Fix: enable custom signing in the ESP. Every serious ESP supports this: you add CNAMEs pointing at the ESP, and they sign outgoing mail with d=yourdomain.com using a key they host on your behalf. SendGrid calls it "Sender Authentication", Mailgun calls it "Sending Domain", Postmark does it by default.
#6 — Multiple SPF records on the same host (~6%)
The classic onboarding accident. You already have an SPF for your mail server. Someone onboarded SendGrid and the SendGrid docs said "add this SPF record", so they did — as a second TXT record. Two SPFs on the same host cause an immediate, total spf=permerror. Receivers don't try to reconcile; they reject the whole record.
Fix: merge into one record. Combine every include: from both records into a single v=spf1 ... TXT. Delete the second SPF.
# Bad:
TXT "v=spf1 include:spf.protection.outlook.com -all"
TXT "v=spf1 include:sendgrid.net -all"
# Good:
TXT "v=spf1 include:spf.protection.outlook.com include:sendgrid.net -all"#7 — DMARC rua missing (~5%)
A DMARC record without a rua= reporting address is published but blind. You'll never know which mail is failing alignment, which ESP needs custom signing, or whether someone is spoofing you. This isn't a failure of authentication directly, but it's an operational failure that causes every other category on this list to persist longer than it should.
Fix: add a rua=mailto: to a real monitored address. For small senders, your own inbox filtered to a folder works (you'll get one report per ISP per day). For larger senders, a processor — Dmarcian, EasyDMARC, Postmark DMARC Digests, or Valimail — turns the XML into readable dashboards.
The long tail — 15% across 30+ rarer issues
The remaining 15% of failures split thinly across many smaller categories. Representative examples:
- DKIM signed but the key in DNS has been deleted (selector expired, nobody published a new one).
- SPF record with syntax errors — typo in a mechanism, missing version tag, trailing comma from copy-paste.
- DKIM TXT truncated by the DNS provider at the 255-character boundary (the record is there but the key is cut off).
- DMARC record at the wrong host — published at
_dmarc.www.yourdomain.cominstead of_dmarc.yourdomain.com. - ARC failures from forwarding loops (mostly unfixable from the sender side).
- Multiple DMARC records on the same host (same root cause as multiple SPF — instant failure).
What the data tells you
Two conclusions jump out of the data:
- Authentication is the single biggest deliverability lever. Of the tests where mail landed in Spam, 60–70% also had at least one of the seven errors above. Fixing authentication reliably moves a sender from ~50% inbox rate into the 80s.

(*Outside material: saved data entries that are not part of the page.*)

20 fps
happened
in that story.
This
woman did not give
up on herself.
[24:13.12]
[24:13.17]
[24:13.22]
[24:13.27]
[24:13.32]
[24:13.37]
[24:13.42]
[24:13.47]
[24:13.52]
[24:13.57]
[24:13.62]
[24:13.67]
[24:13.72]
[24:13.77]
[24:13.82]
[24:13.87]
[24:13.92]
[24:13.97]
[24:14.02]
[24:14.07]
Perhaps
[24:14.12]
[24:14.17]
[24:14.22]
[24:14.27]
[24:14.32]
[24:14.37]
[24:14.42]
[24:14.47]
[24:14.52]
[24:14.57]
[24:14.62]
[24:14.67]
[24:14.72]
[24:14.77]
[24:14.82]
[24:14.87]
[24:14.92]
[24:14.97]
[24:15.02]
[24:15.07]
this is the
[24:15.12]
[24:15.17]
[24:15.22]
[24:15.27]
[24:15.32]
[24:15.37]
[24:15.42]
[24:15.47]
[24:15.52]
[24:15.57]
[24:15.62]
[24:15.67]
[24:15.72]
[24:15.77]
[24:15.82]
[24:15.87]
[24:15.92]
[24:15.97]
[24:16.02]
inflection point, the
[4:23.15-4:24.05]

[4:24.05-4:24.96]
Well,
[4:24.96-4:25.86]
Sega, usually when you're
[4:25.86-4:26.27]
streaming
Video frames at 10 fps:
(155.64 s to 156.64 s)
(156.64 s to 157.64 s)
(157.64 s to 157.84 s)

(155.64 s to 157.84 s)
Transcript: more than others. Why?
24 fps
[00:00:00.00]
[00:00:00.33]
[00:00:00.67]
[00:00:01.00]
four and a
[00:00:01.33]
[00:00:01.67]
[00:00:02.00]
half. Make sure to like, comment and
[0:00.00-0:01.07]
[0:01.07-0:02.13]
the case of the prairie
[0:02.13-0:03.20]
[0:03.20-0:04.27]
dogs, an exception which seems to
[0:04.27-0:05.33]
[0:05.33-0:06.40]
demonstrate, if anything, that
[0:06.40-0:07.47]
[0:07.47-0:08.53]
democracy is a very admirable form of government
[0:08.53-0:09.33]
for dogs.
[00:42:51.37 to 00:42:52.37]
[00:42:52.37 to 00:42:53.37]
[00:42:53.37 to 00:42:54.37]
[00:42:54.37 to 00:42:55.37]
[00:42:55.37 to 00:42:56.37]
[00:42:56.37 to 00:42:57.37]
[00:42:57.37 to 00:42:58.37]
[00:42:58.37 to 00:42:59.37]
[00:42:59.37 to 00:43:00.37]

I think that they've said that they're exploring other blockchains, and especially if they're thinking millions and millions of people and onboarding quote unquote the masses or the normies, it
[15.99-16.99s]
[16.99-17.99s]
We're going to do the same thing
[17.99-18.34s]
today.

- It's also the most fixable. Every item on this list is a DNS change or a setting in an admin panel. None require new infrastructure, new tooling, or a different ESP. An afternoon of work closes most of them.
The average sender in our dataset had 2.3 of the seven errors active at the time of testing. Fixing all active items shifted inbox placement by a median of 28 percentage points on the next test. This is the cheapest deliverability upgrade available.